Data items
********************

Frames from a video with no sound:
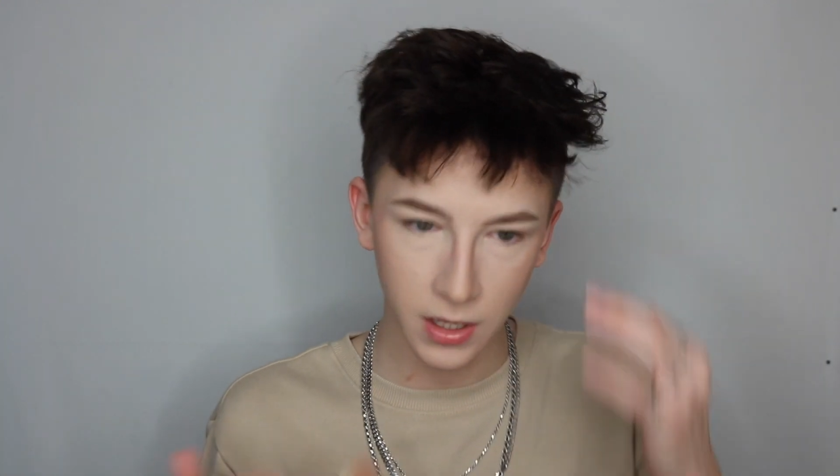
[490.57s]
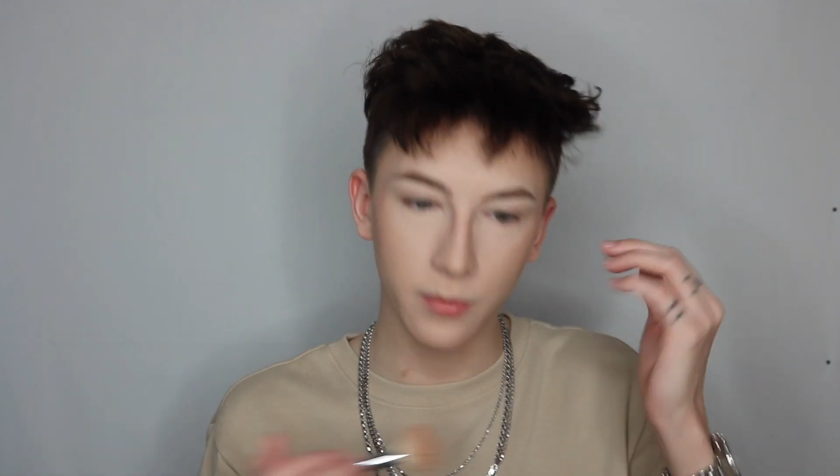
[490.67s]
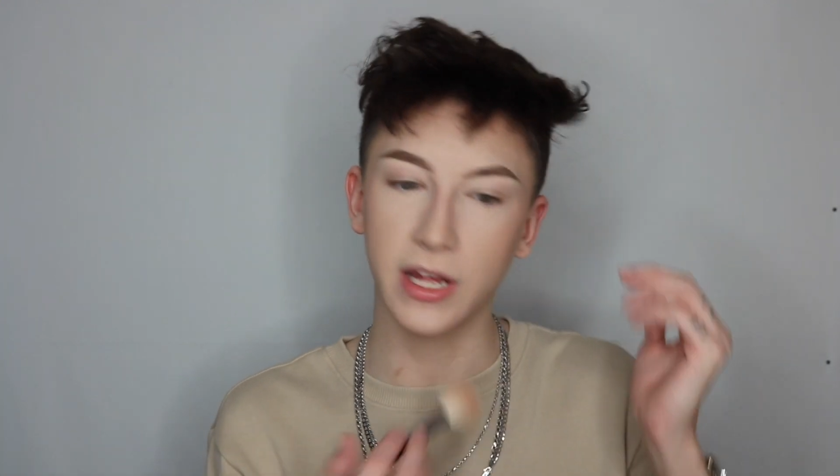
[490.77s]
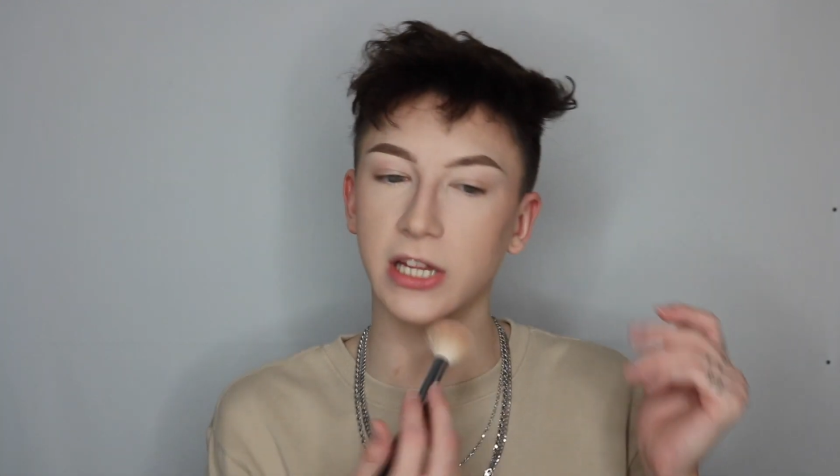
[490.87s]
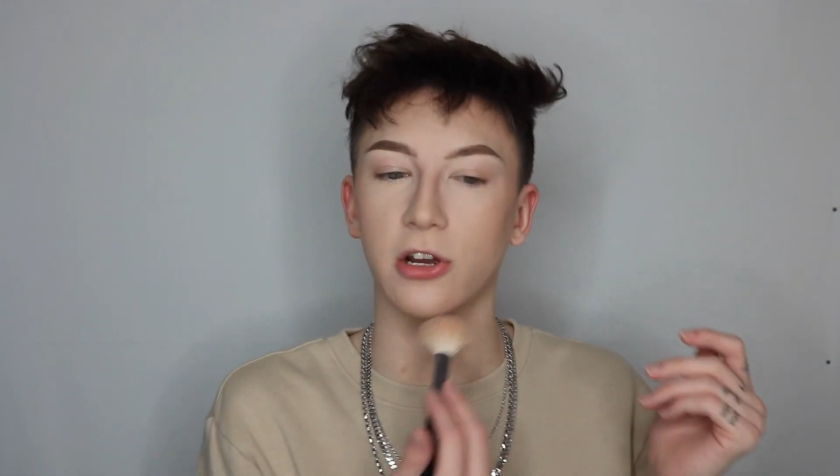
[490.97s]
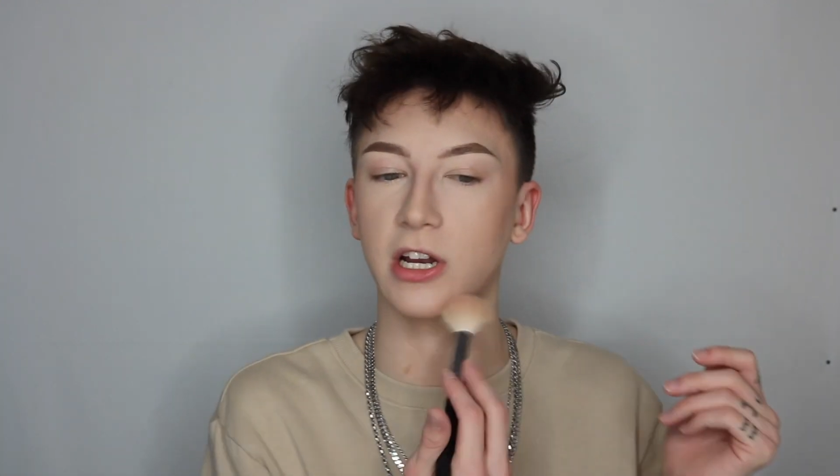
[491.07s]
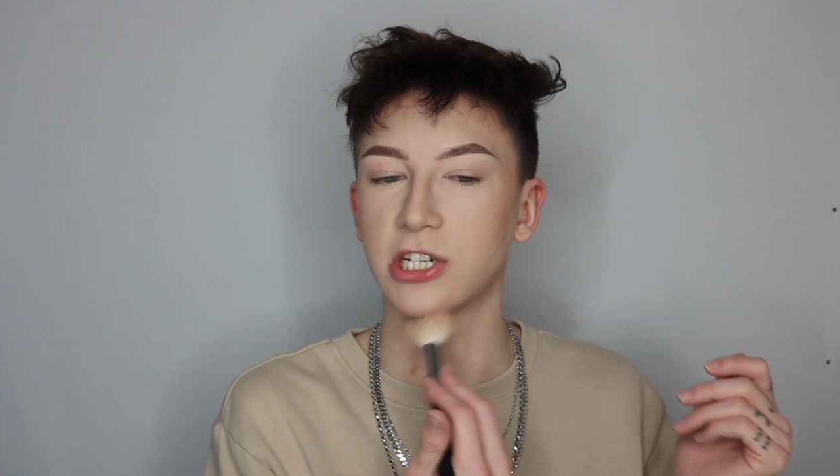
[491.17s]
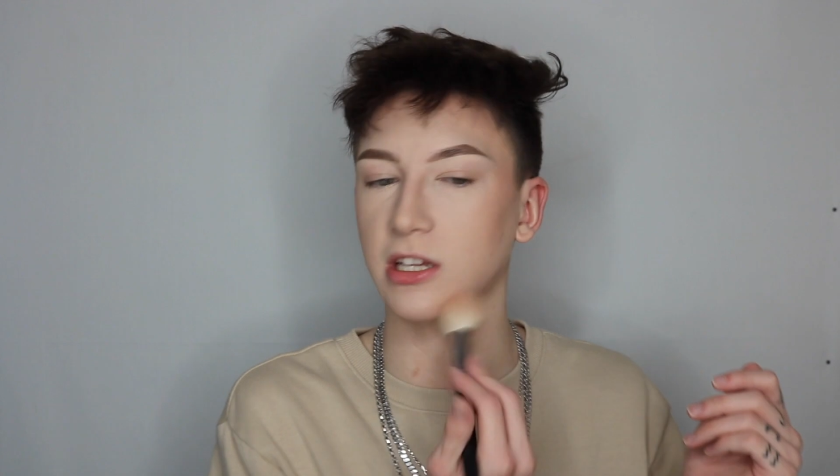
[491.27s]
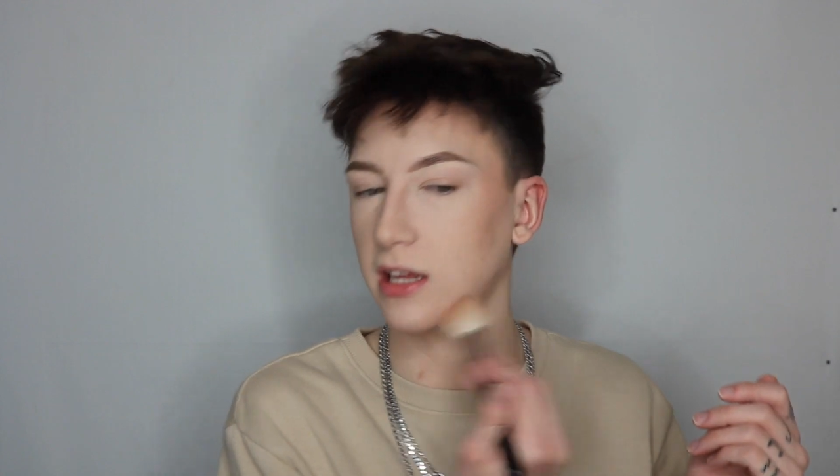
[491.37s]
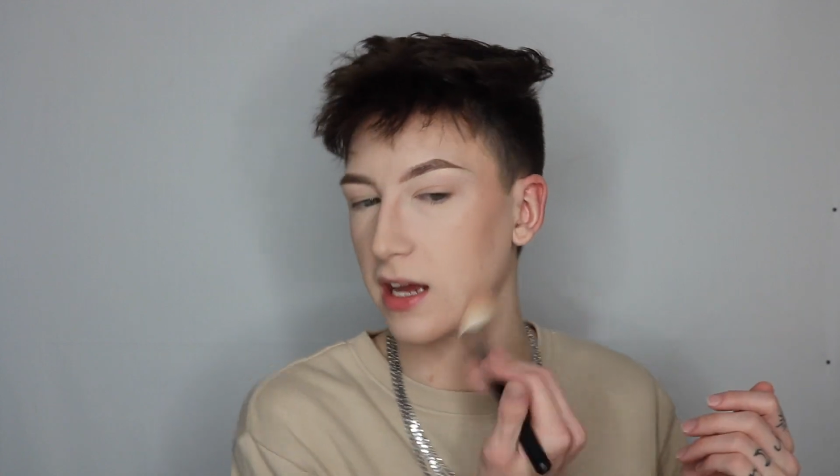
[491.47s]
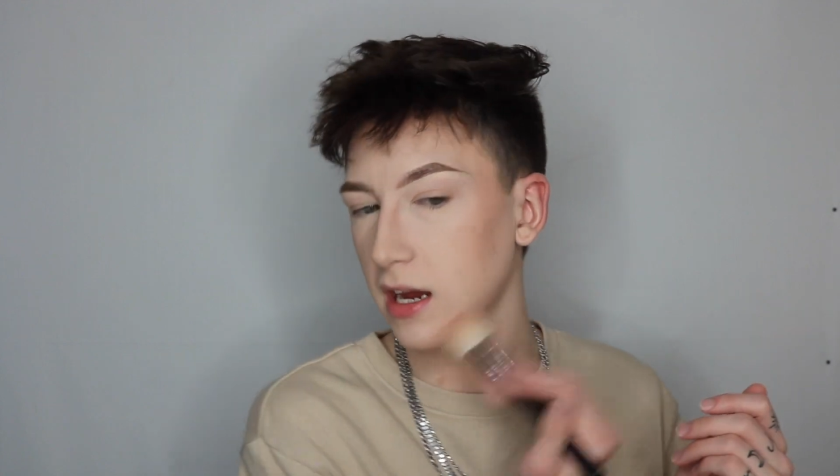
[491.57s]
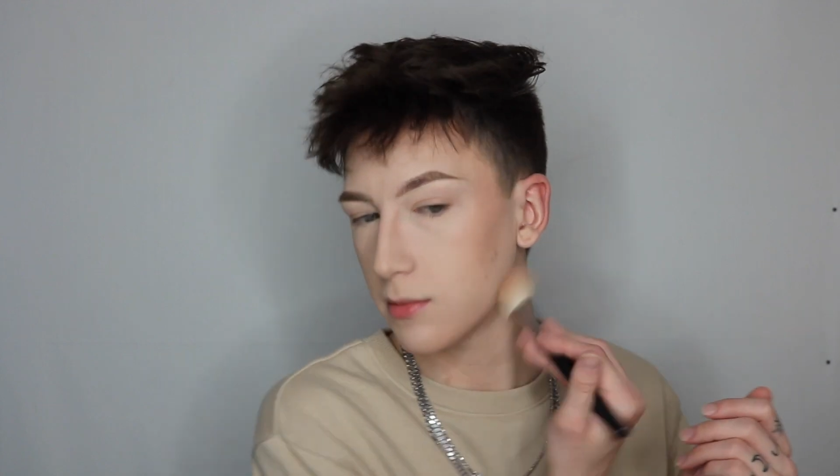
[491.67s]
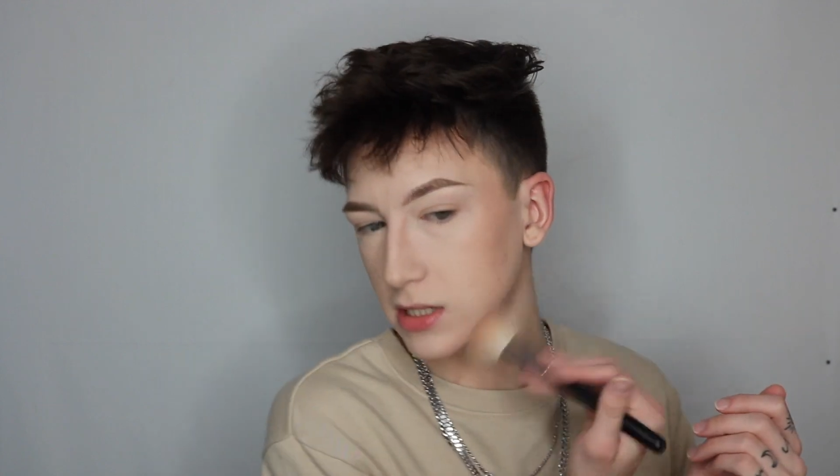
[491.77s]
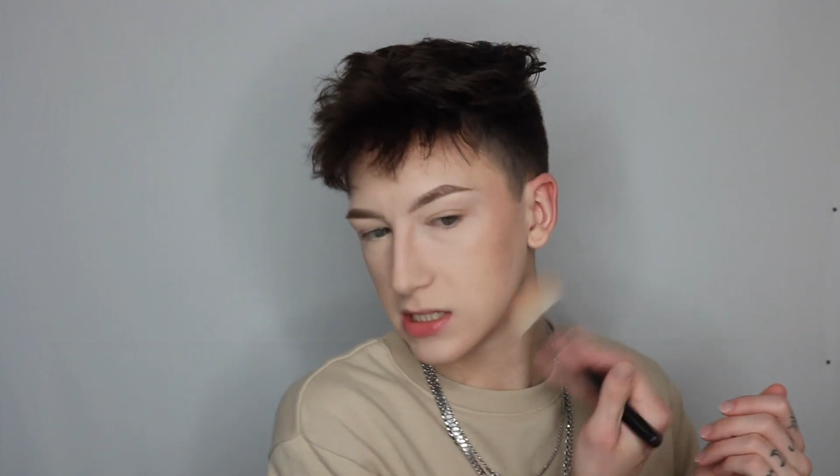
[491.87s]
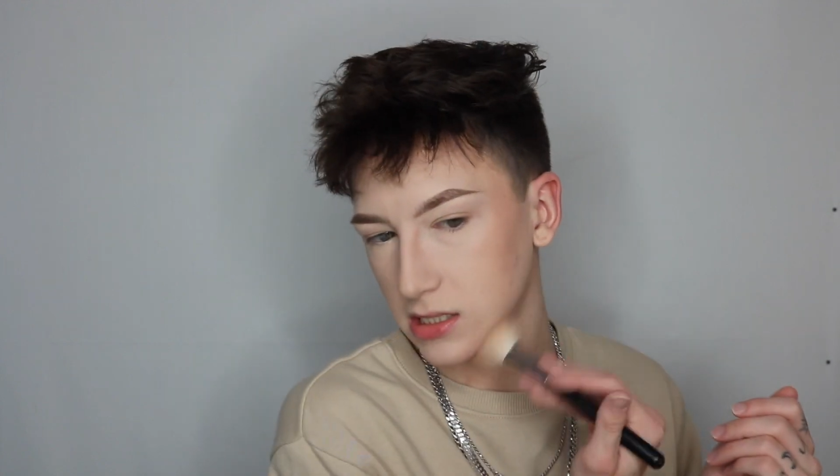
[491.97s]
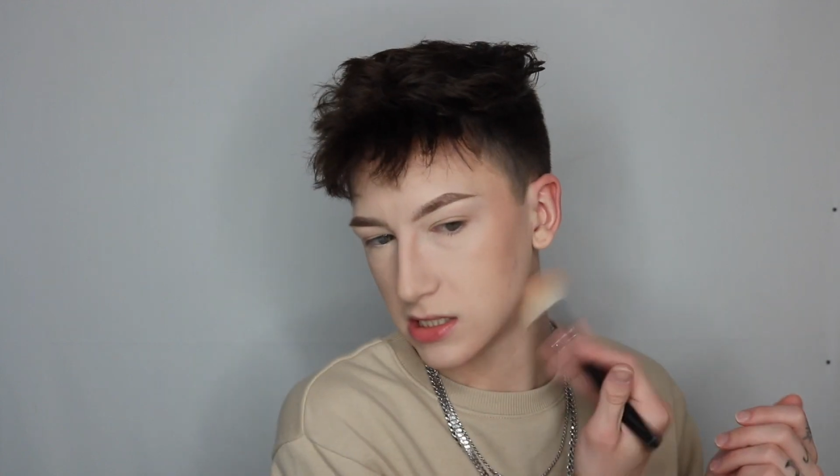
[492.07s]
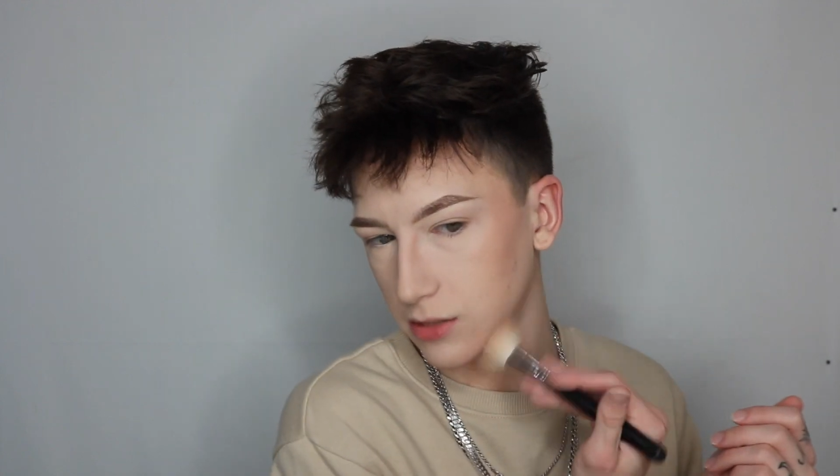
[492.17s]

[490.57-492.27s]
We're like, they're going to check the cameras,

********************

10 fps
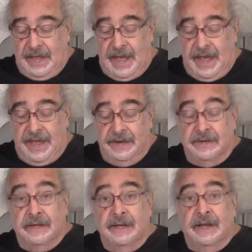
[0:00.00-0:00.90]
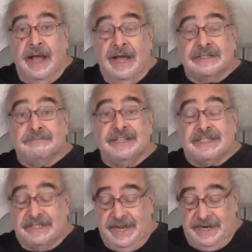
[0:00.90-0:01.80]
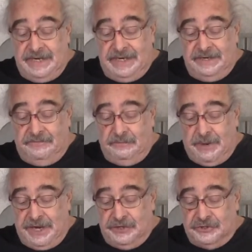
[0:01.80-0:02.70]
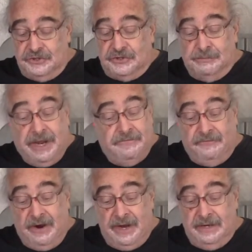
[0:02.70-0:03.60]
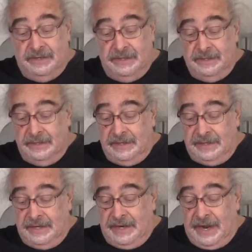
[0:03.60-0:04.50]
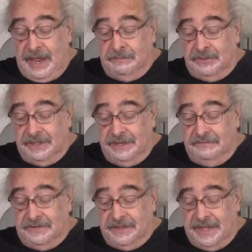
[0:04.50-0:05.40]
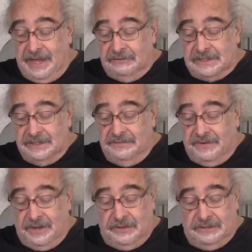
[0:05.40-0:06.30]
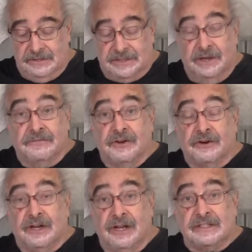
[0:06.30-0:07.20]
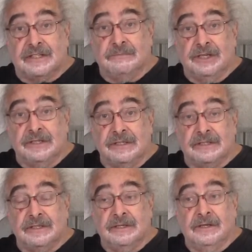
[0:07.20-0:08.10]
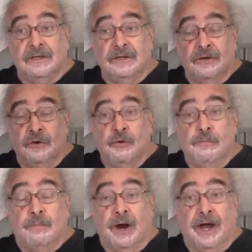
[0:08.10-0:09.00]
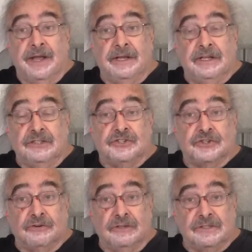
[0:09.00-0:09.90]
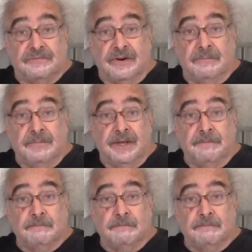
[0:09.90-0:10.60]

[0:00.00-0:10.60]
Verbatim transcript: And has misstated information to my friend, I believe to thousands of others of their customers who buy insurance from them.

********************

Copy the lines above exactly, starting with the line that contains "[0:00.00-0:00.90]" and ending with the line that contains "[0:00.00-0:10.60]", and leave out any pictures.

[0:00.00-0:00.90]
[0:00.90-0:01.80]
[0:01.80-0:02.70]
[0:02.70-0:03.60]
[0:03.60-0:04.50]
[0:04.50-0:05.40]
[0:05.40-0:06.30]
[0:06.30-0:07.20]
[0:07.20-0:08.10]
[0:08.10-0:09.00]
[0:09.00-0:09.90]
[0:09.90-0:10.60]

[0:00.00-0:10.60]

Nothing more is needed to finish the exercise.